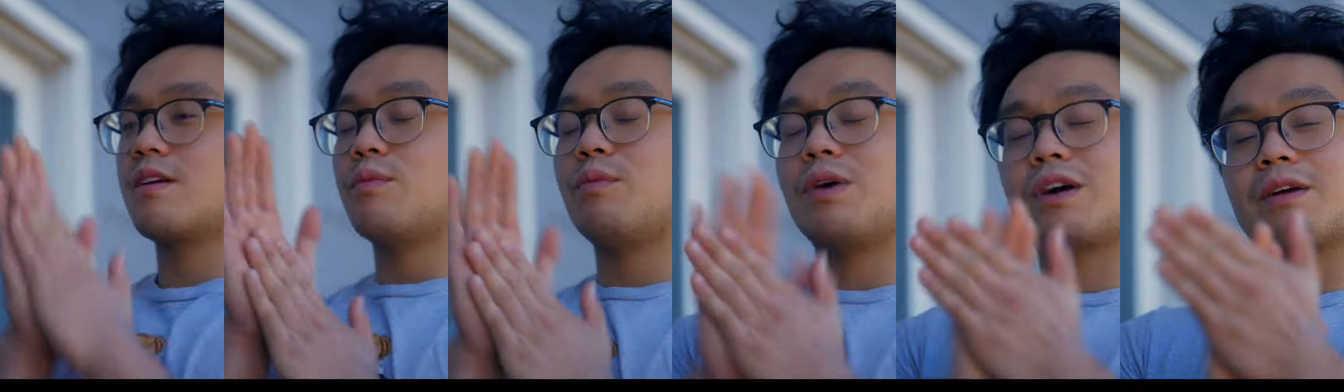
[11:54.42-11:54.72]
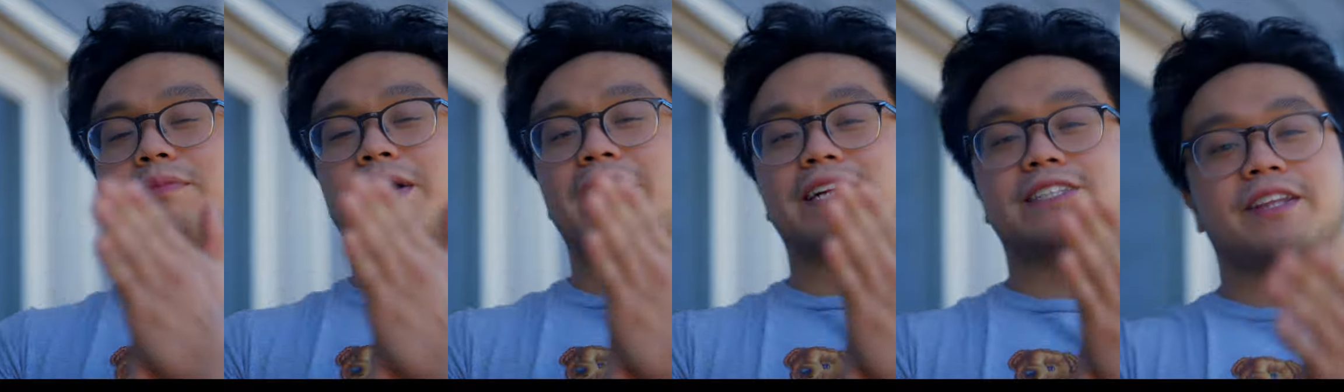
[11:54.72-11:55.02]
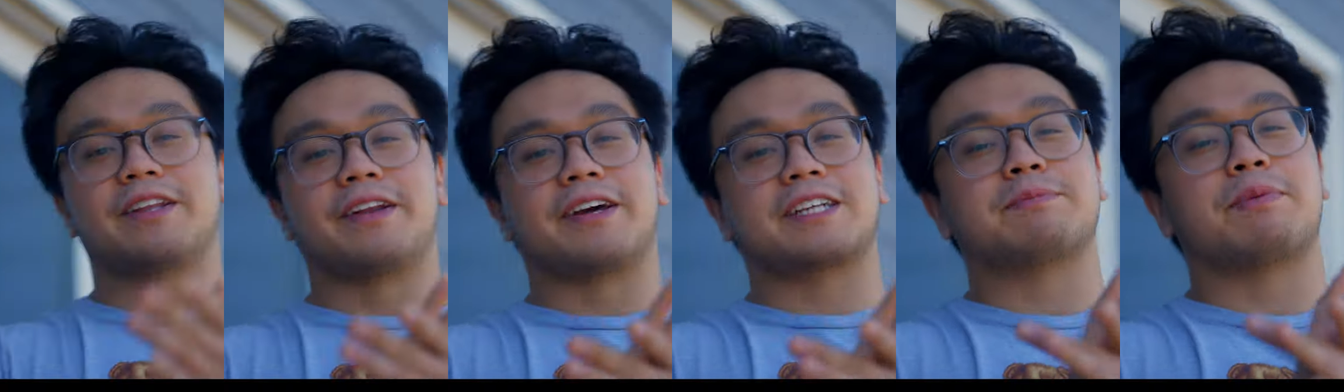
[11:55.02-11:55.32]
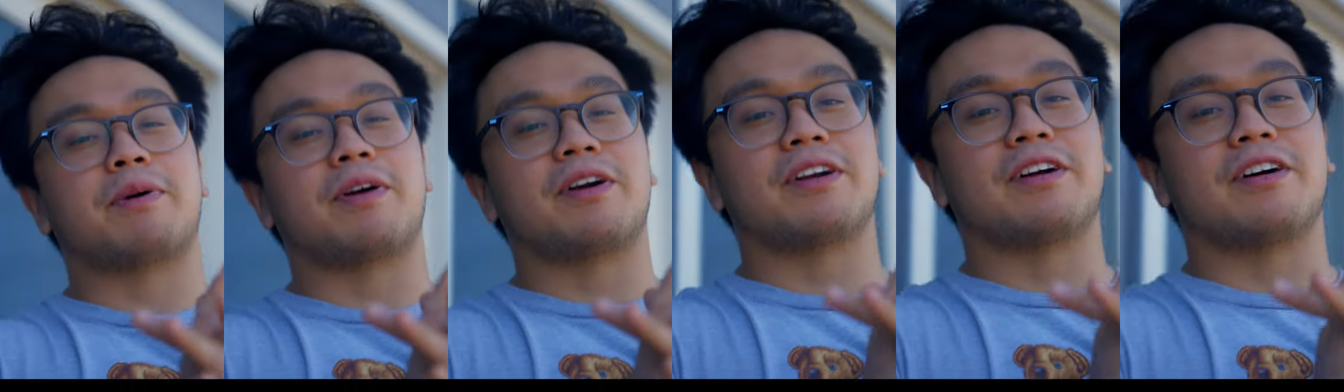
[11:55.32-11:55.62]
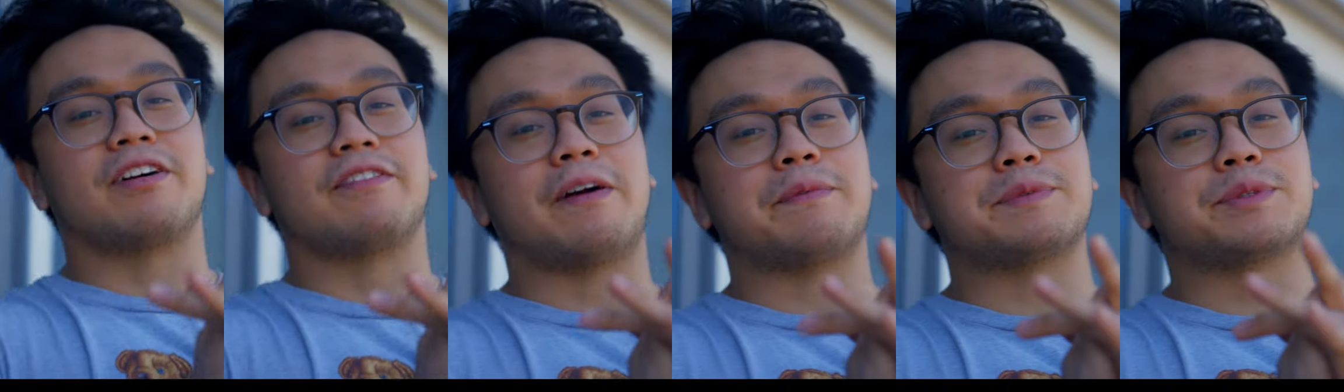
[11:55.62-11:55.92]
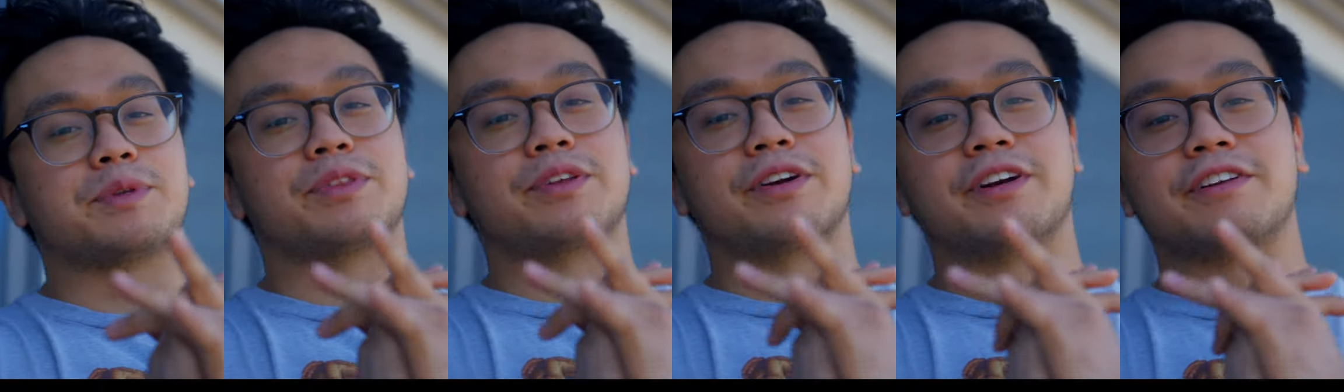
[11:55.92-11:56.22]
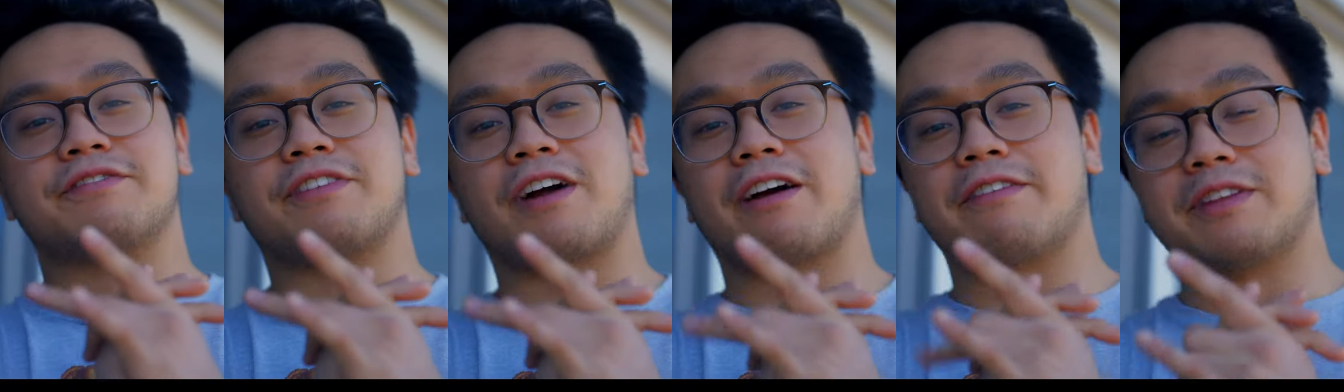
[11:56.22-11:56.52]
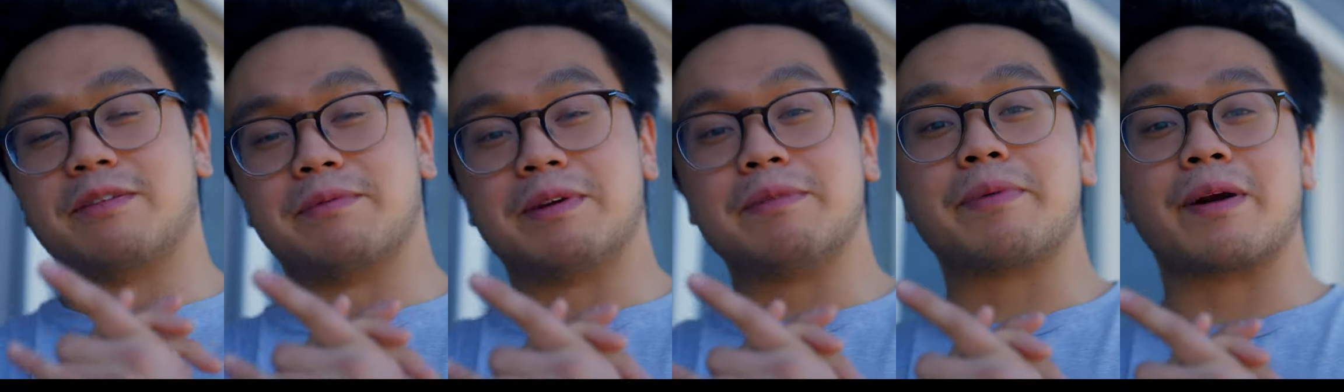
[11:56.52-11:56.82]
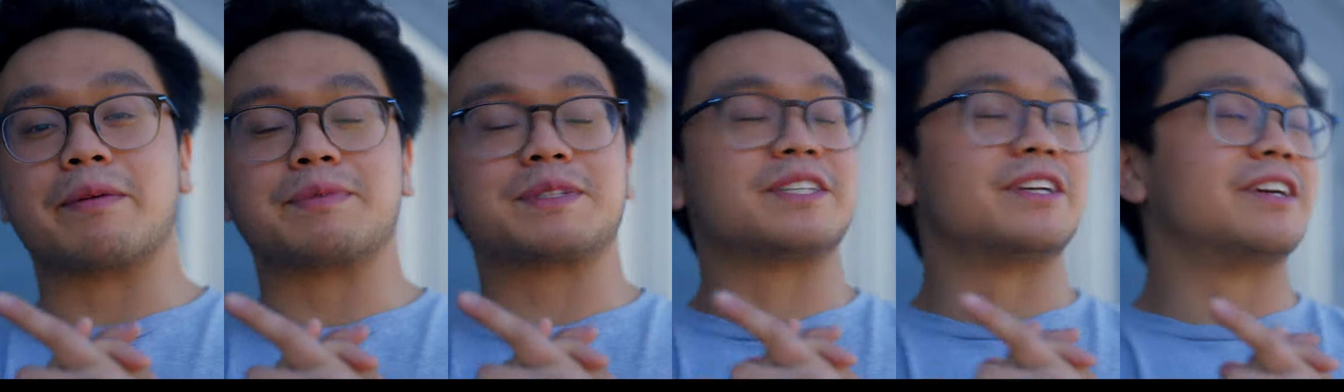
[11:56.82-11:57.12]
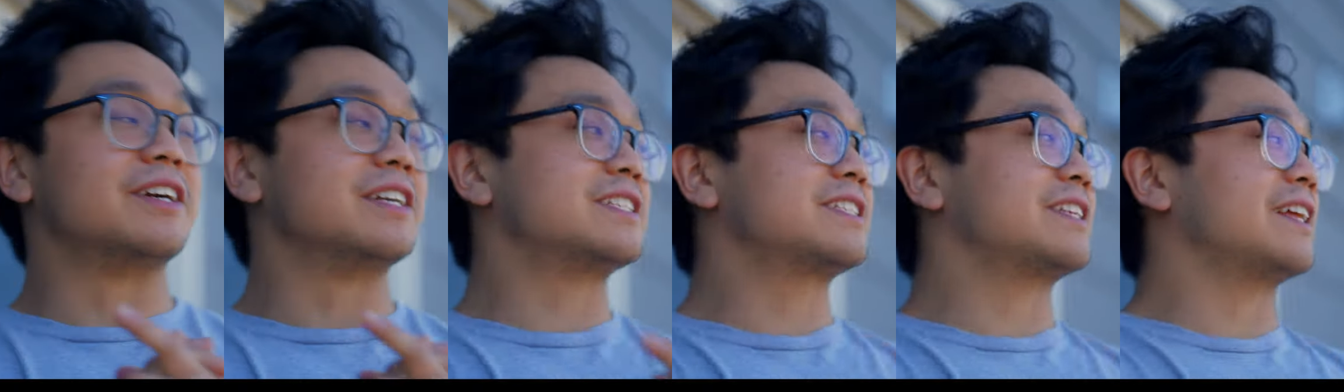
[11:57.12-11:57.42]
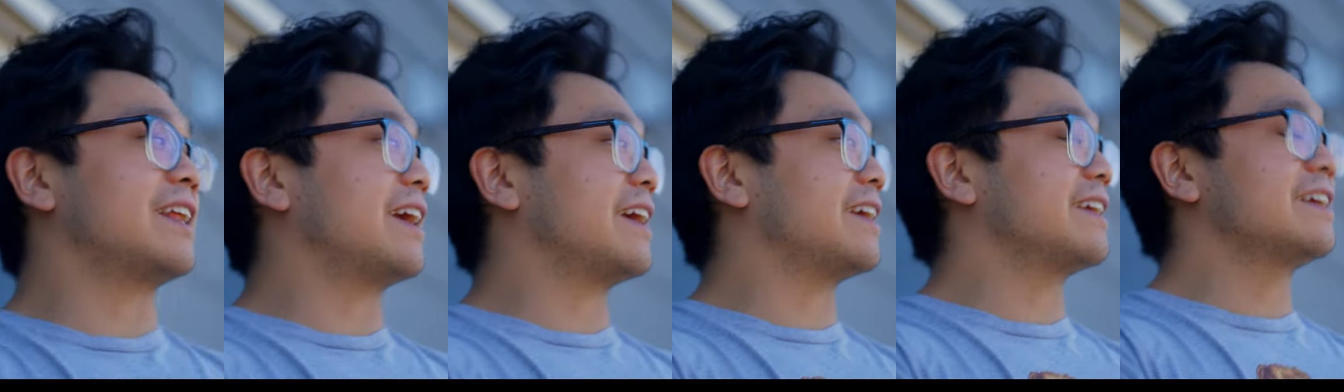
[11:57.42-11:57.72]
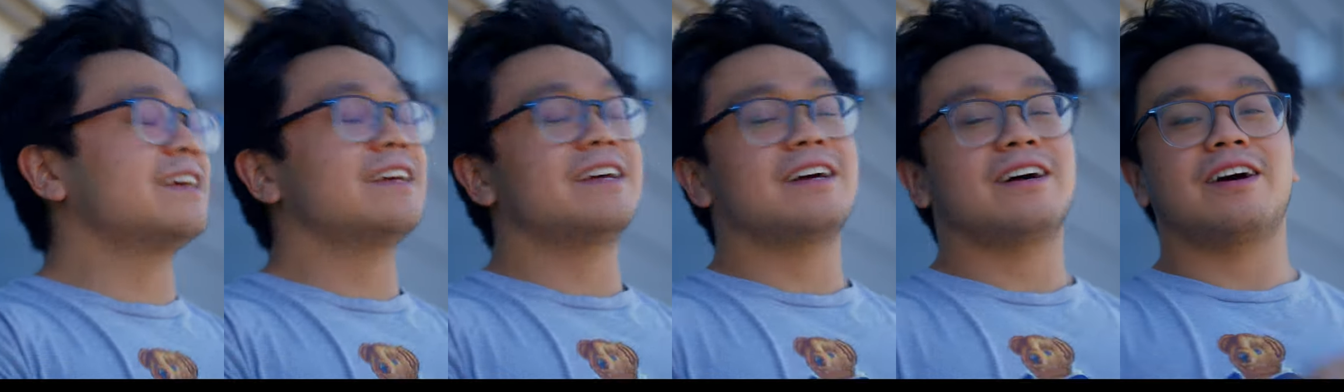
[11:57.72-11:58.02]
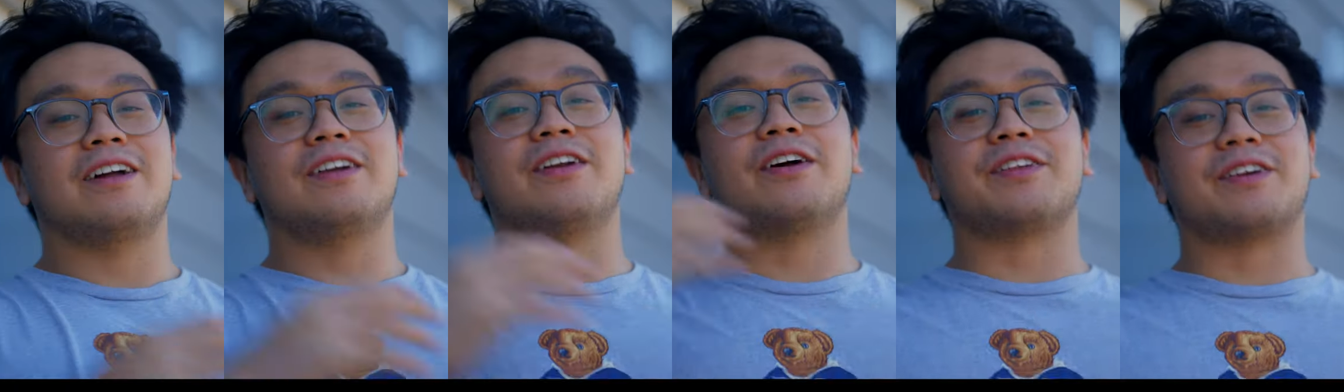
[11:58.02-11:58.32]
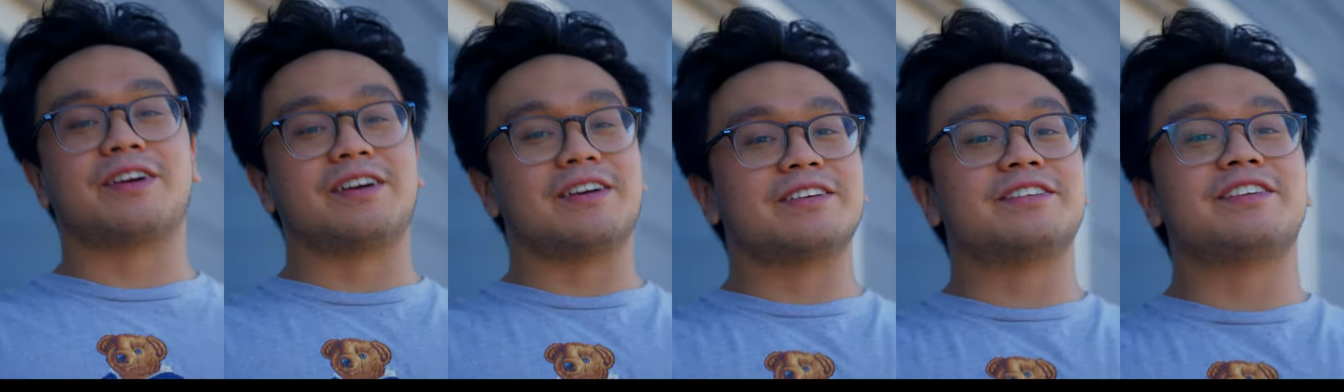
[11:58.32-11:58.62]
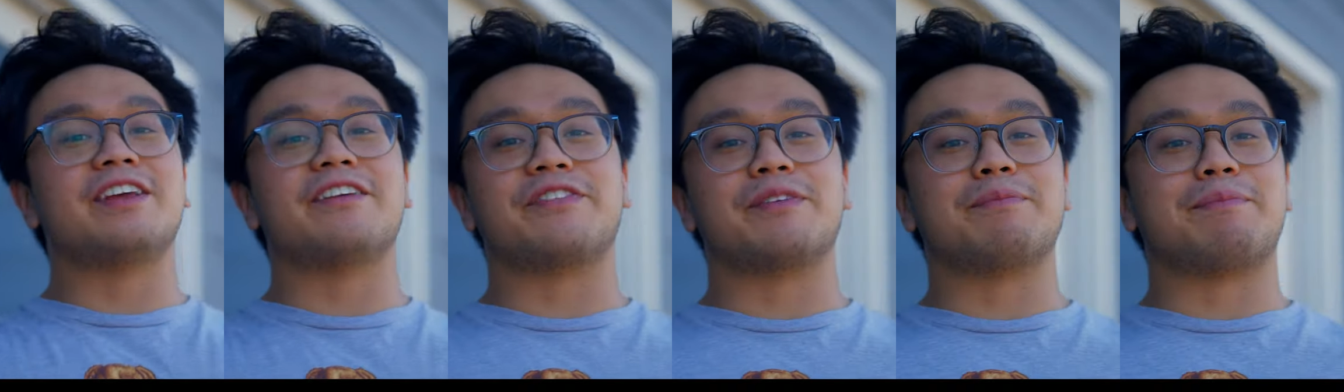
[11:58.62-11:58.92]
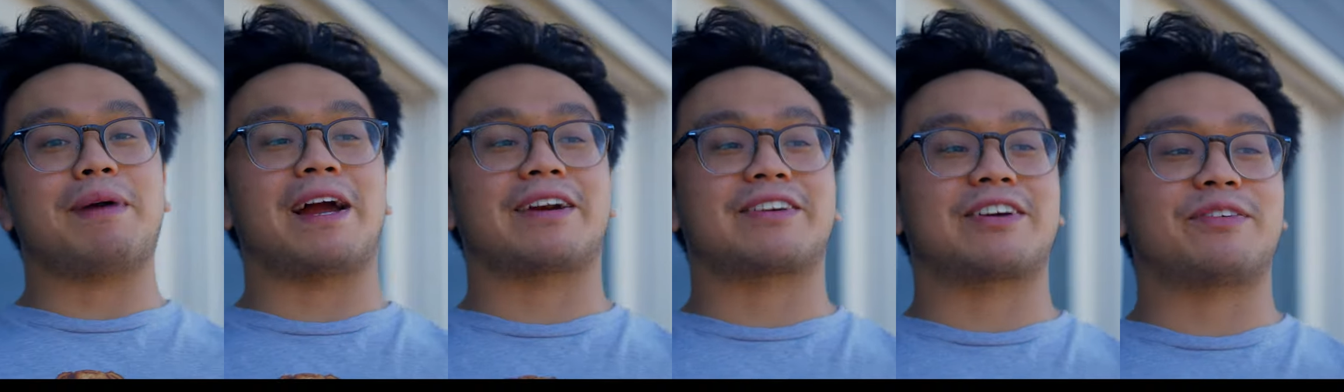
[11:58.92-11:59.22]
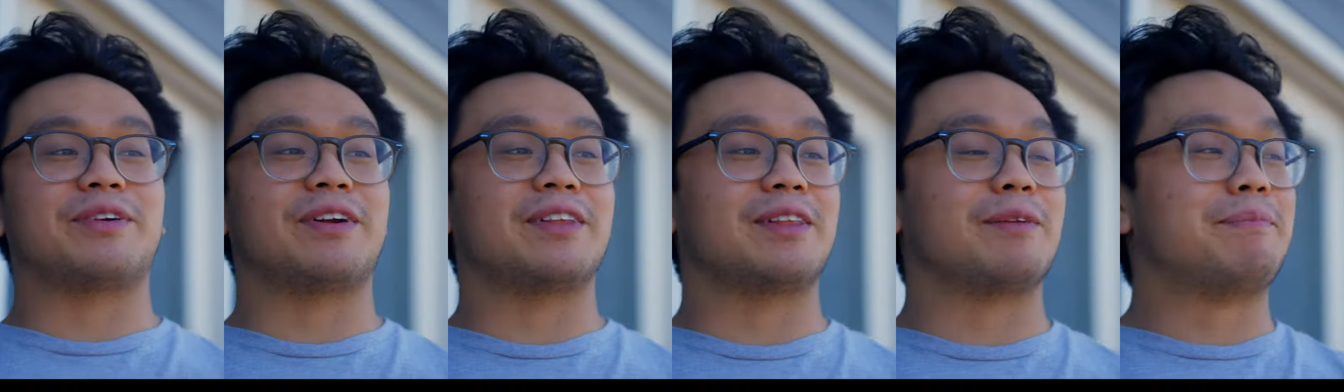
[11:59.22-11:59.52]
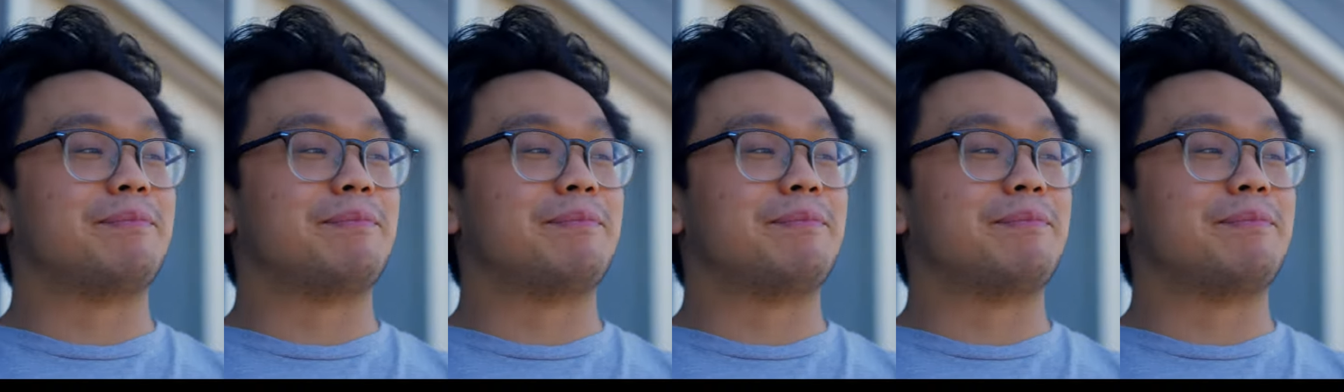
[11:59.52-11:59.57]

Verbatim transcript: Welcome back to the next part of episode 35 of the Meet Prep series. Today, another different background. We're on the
======
ASSIGNED TASK
The response is the full listing, copied exactly, with the pictures omitted.

REPLY TO THE TASK
[11:54.42-11:54.72]
[11:54.72-11:55.02]
[11:55.02-11:55.32]
[11:55.32-11:55.62]
[11:55.62-11:55.92]
[11:55.92-11:56.22]
[11:56.22-11:56.52]
[11:56.52-11:56.82]
[11:56.82-11:57.12]
[11:57.12-11:57.42]
[11:57.42-11:57.72]
[11:57.72-11:58.02]
[11:58.02-11:58.32]
[11:58.32-11:58.62]
[11:58.62-11:58.92]
[11:58.92-11:59.22]
[11:59.22-11:59.52]
[11:59.52-11:59.57]

Verbatim transcript: Welcome back to the next part of episode 35 of the Meet Prep series. Today, another different background. We're on the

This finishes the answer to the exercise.